A/A tests verify the accuracy of A/B testing software by taking the original version of a webpage and testing it against an identical version.

When individuals visit the website being tested, they will be randomly assigned either the original or the “variation”- which is the same as the original.

Because both of these pages are exactly the same, the conversion rate for each page should be the same as well. While a minuscule difference is acceptable, a wide variance in the conversion rates is a sign that the testing software is not accurate or that there is a problem with the test that the marketing team needs to resolve before they run an A/B test.

Why should marketers conduct A/A testing?

Since A/A testing involves testing two of the exact same page, many people wonder whether it’s worth the effort to run A/A tests at all.

However, even though it may not seem like these tests are important, they are incredibly beneficial for marketers.

Here are two key reasons why marketers should pay attention to A/A testing:

A/A testing establishes a baseline

Without a baseline, marketers will have no idea whether or not the changes they make to their website are actually making a significant difference. For instance, if the baseline conversion rate from your A/A test is between 4.3-4.5% and the conversion rate you see during your A/B test falls within that range, the “B” variation is not making as much of a difference as you might think otherwise.

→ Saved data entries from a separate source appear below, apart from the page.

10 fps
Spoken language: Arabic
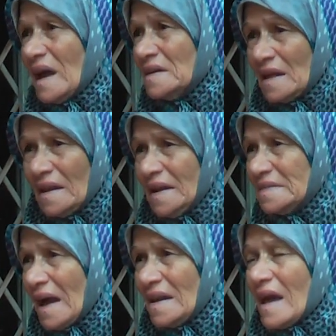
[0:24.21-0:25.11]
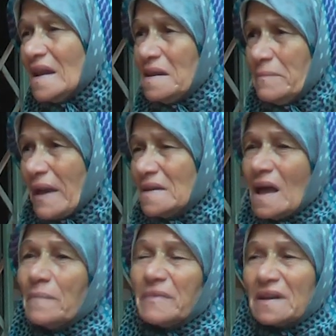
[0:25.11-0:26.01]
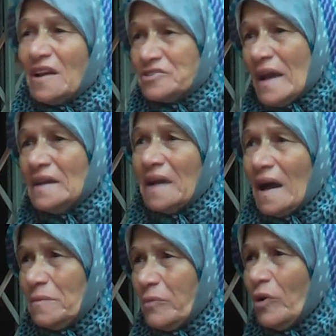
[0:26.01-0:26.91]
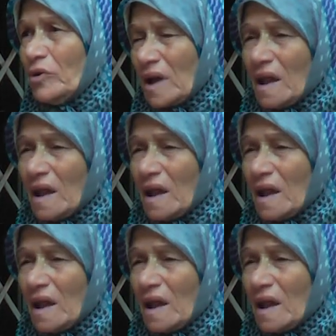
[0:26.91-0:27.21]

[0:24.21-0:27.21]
هذا العيد على قلبي انا ابني راح شهيد على البور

A/A testing determines the validity of your A/B tests:

A/A testing determines the validity of your A/B tests:

If there is a large difference between the conversion rates of two identical webpages, your testing software or website page is likely flawed. Maybe there was a glitch on the original that wasn’t present in the “variant,” or maybe the results were calculated incorrectly. Whatever the issue, A/A testing can help you resolve the problem before you receive flawed results.

A/A testing helps guarantee that the testing program is accurate so that marketers can trust the results that they receive when they run A/B tests.

Without A/A testing, marketers may receive faulty results, which will cause them to spend time, energy, money, and other resources making changes that will not make a difference (or even actually decrease conversions).

For instance, without a baseline conversion rate to serve as a benchmark, marketers might think an uptick in their conversion rate is worth making a major change, when in reality, that conversion rate may be standard and not reflect an uptick at all.

The best way to ensure that your A/B test is accurate and effective is to use A/A testing on your website as well.

Examples of A/A testing

There are many instances where using A/A testing helped marketers save money, increase conversions, and catch potentially costly mistakes.

Take bestselling author, David Kadavy, for example, who ran A/A tests on emails he sent for 8 months and received surprising results like a 9% increase in email opens and a 300% increase in clicks. Because of his A/A tests, Kadavy realized that if he ran an A/B test that showed similar results, those numbers did not actually reflect impressive growth. Some A/B test results are simply not as significant as they seem, and Kadavy was able to use A/A testing to find this out sooner rather than later.

Businesses that specialize in selling A/B testing software can also use A/A testing to help demonstrate the accuracy of their software to clients. An A/A test will help show the validity of their A/B testing software, increasing the likelihood that they will gain new customers.

A/A testing is an important tool that marketers should consider using before they adjust a webpage or rely too heavily on A/B test results.